* [Problem requirements]
Your task is to retype, exactly and only, the lines from the one containing "[617.83-618.83s]" to the final line of the entries, leaving out all pictures.

(Saved entries)
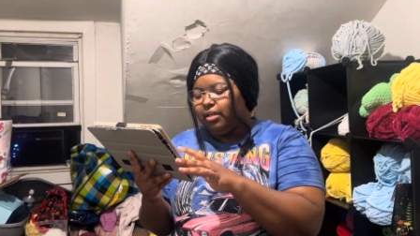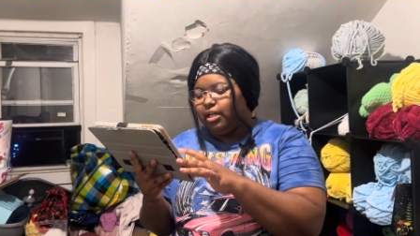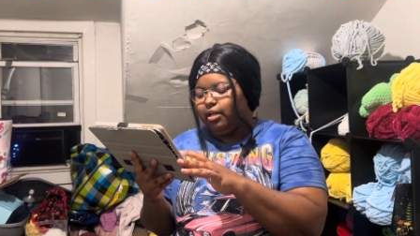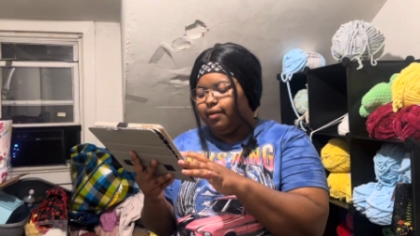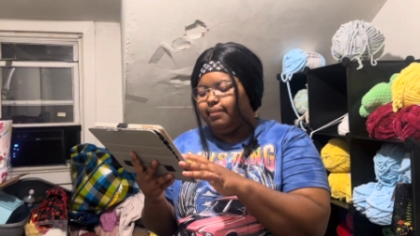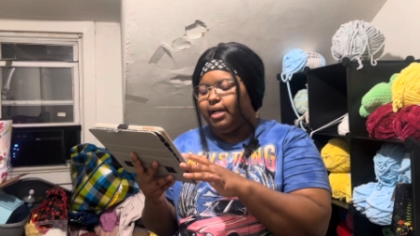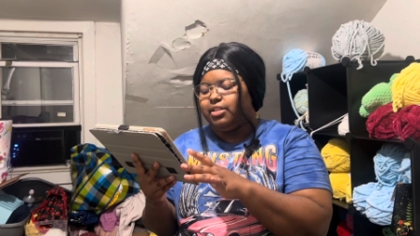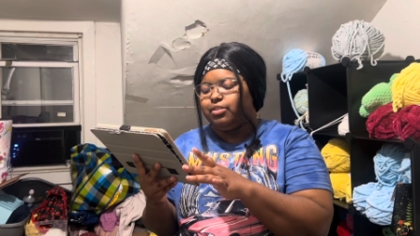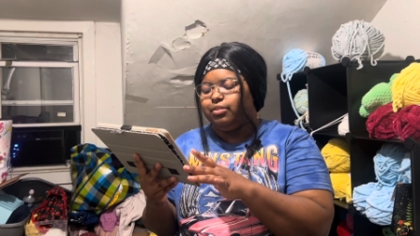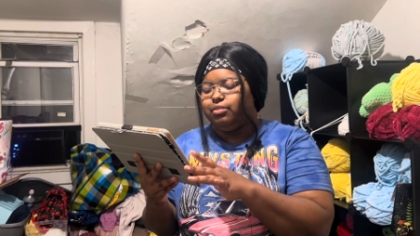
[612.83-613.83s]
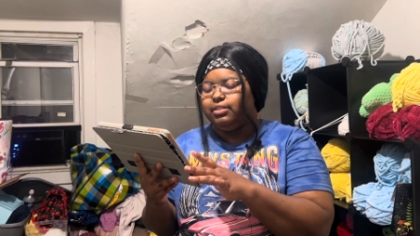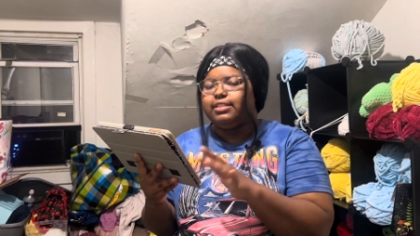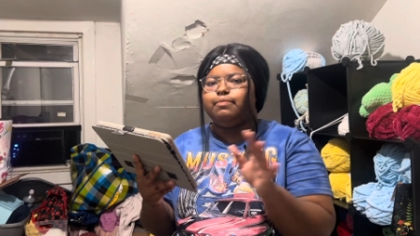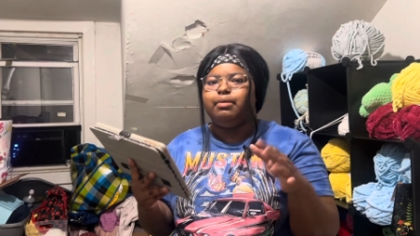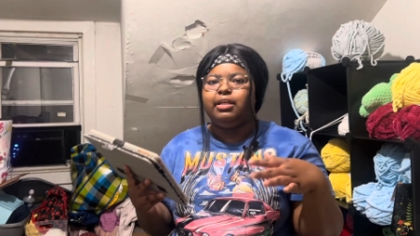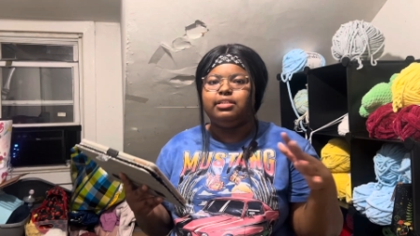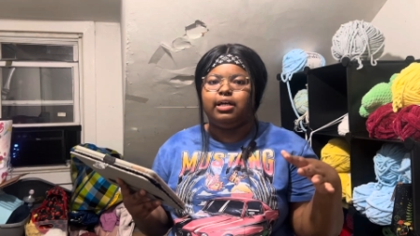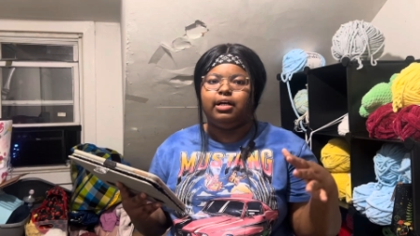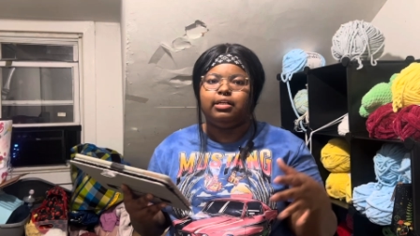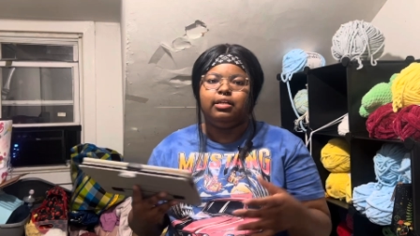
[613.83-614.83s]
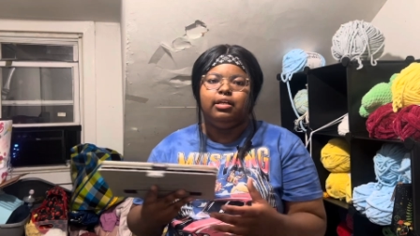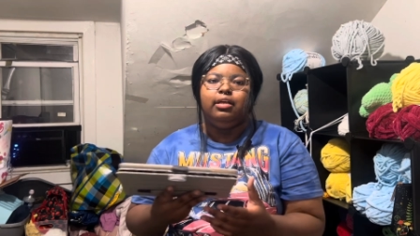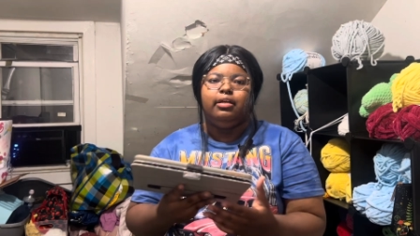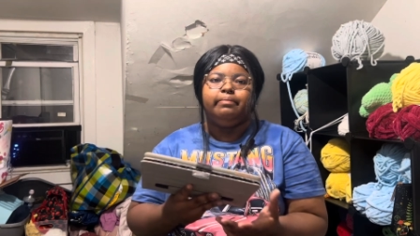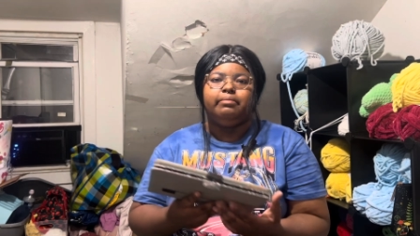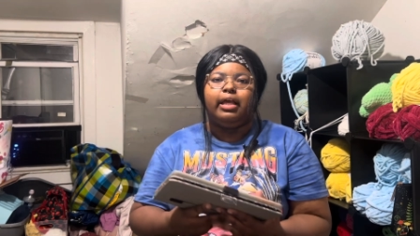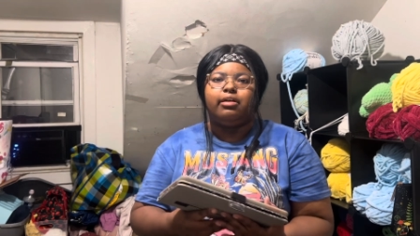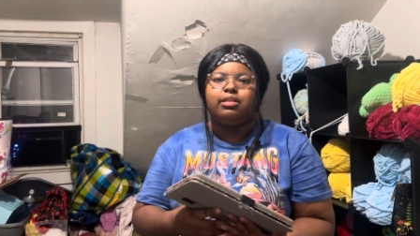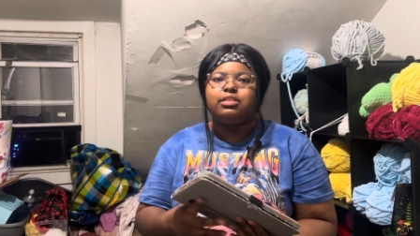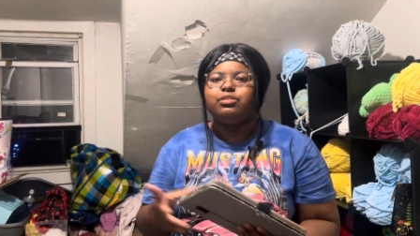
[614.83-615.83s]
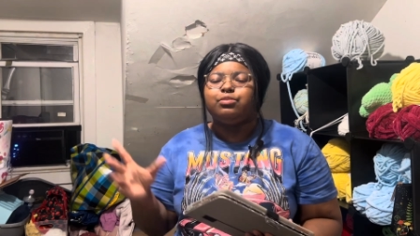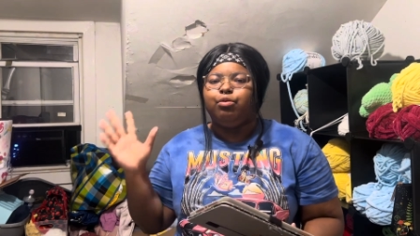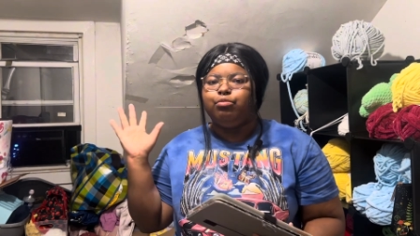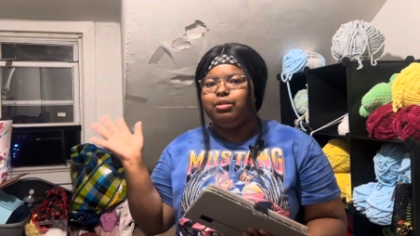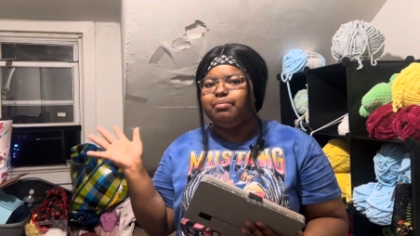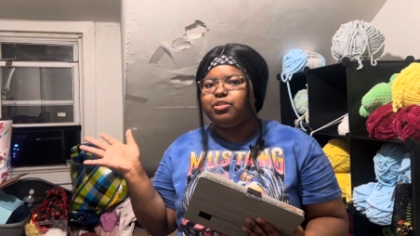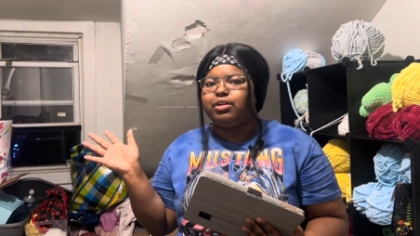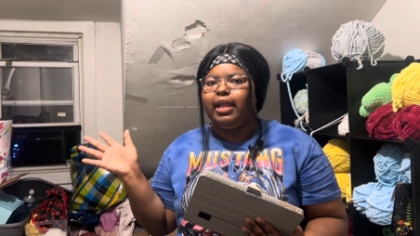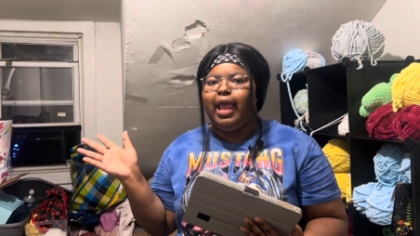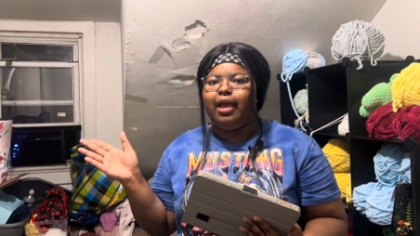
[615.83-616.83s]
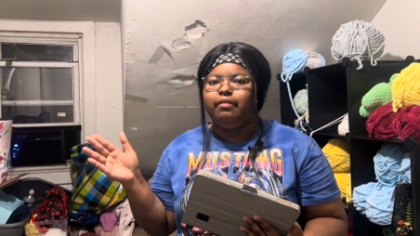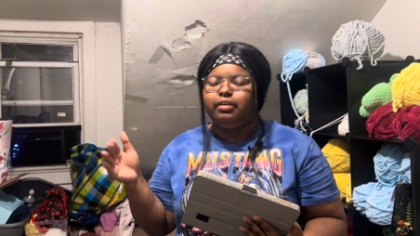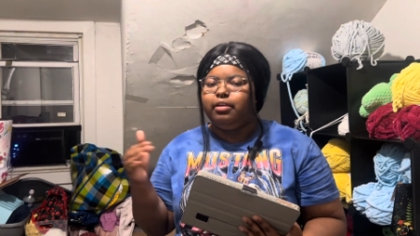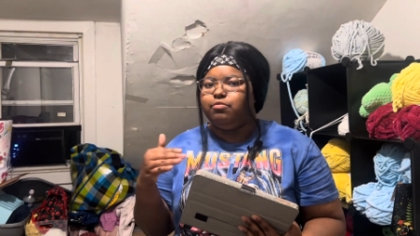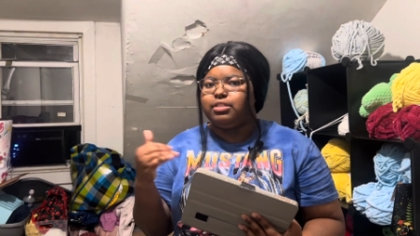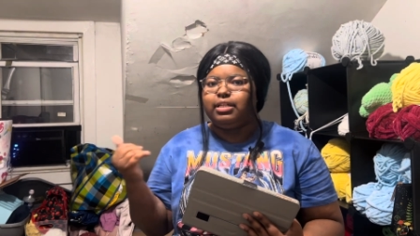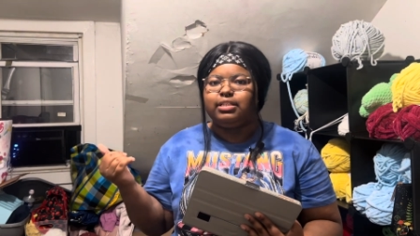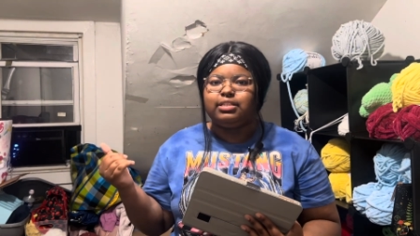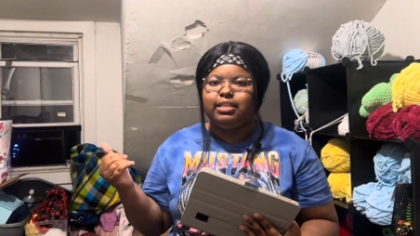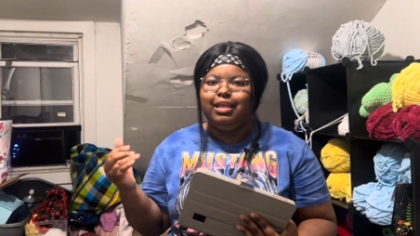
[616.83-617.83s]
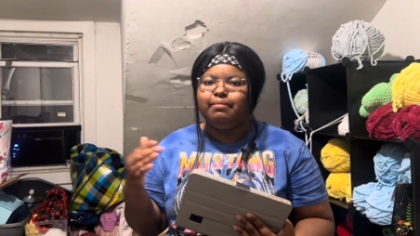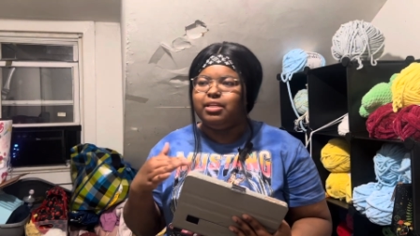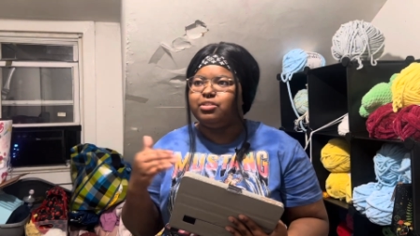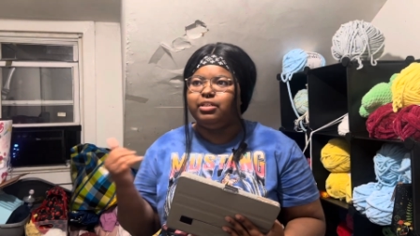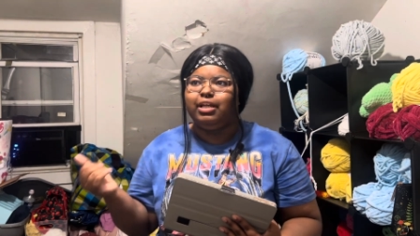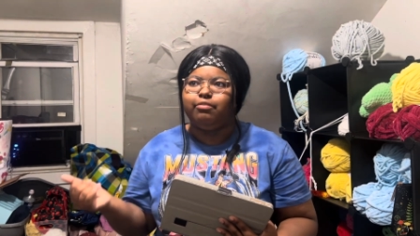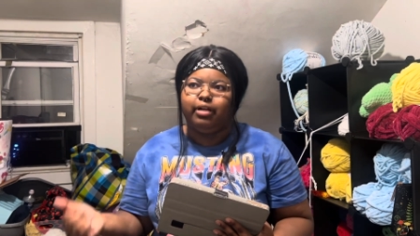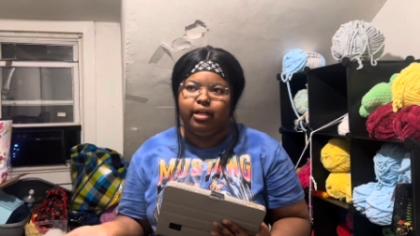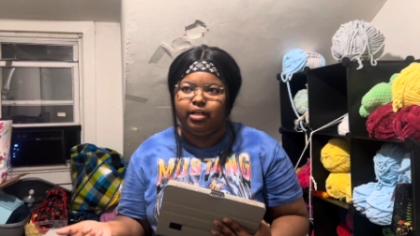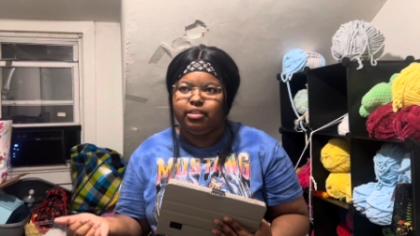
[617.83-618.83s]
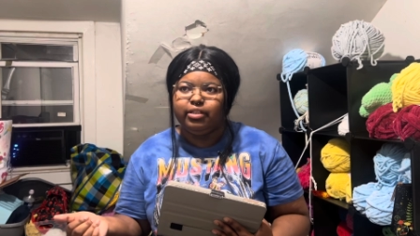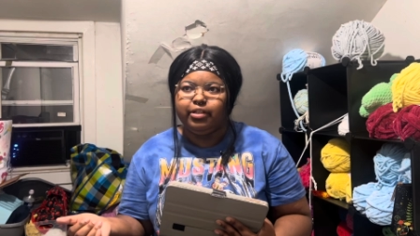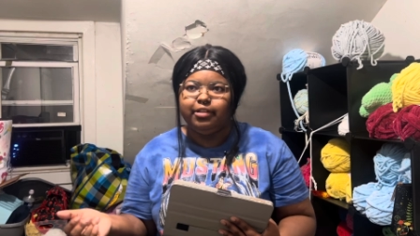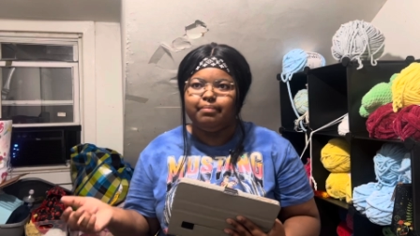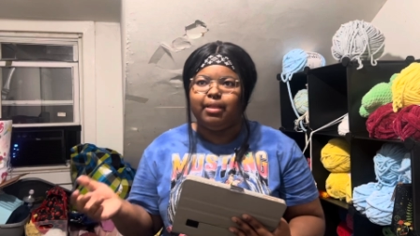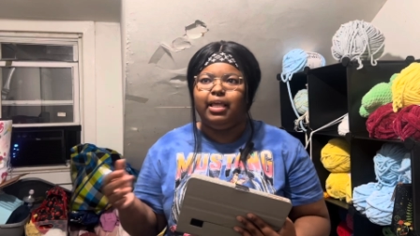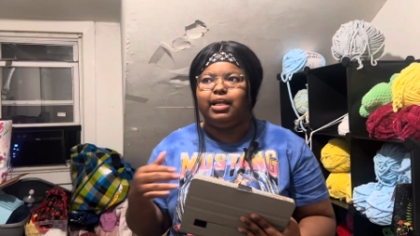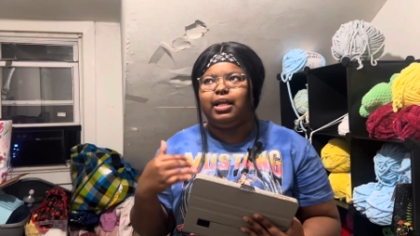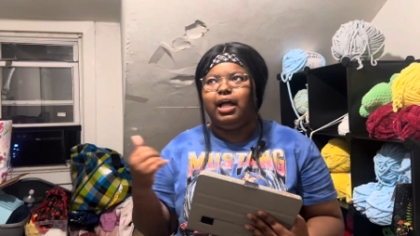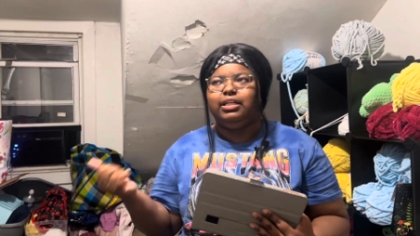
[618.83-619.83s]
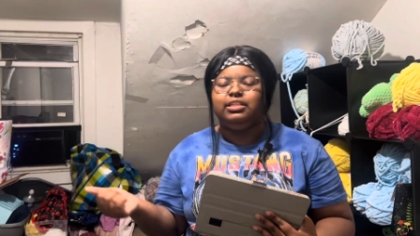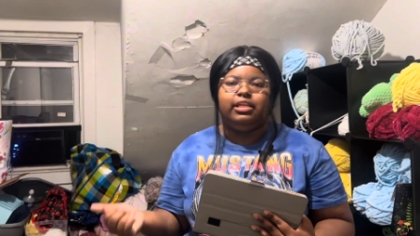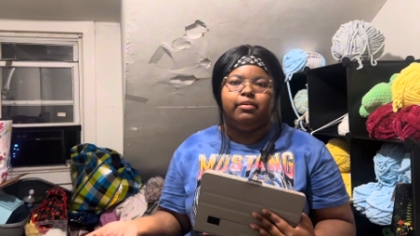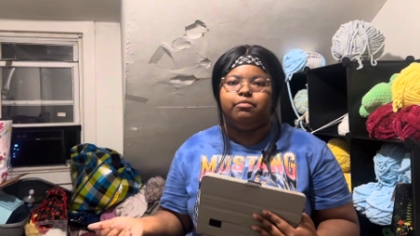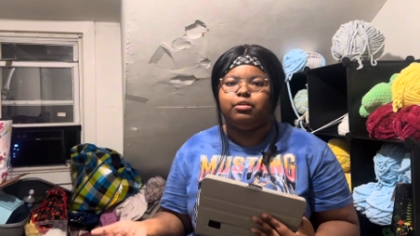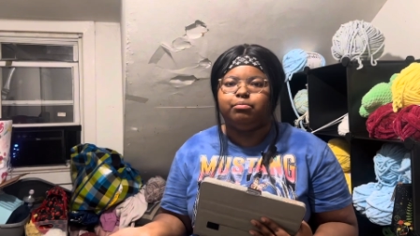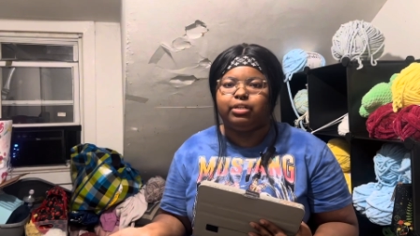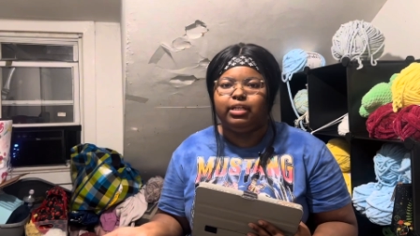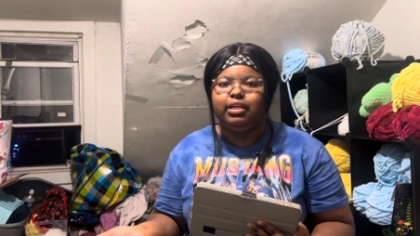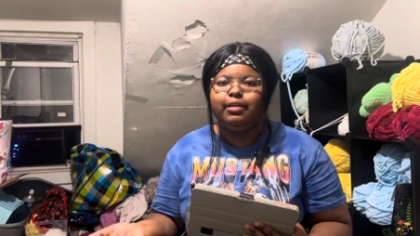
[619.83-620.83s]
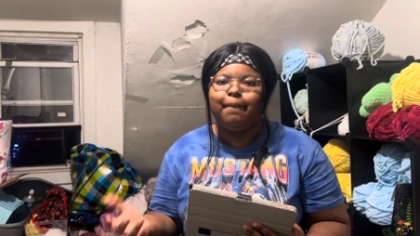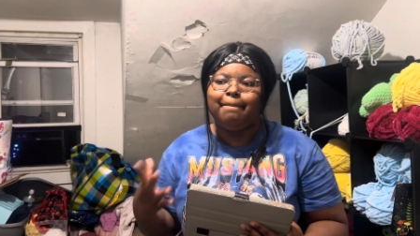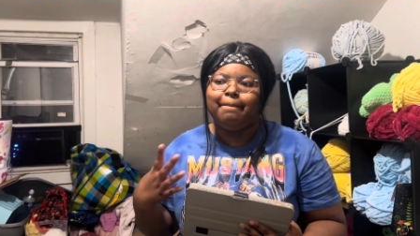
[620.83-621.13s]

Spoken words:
I sold this big duck. Now, this is the only picture I have. It was not the same. It turned out way uglier, and I kind of didn't want to bring it.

* [Final answer]
[617.83-618.83s]
[618.83-619.83s]
[619.83-620.83s]
[620.83-621.13s]

Spoken words:
I sold this big duck. Now, this is the only picture I have. It was not the same. It turned out way uglier, and I kind of didn't want to bring it.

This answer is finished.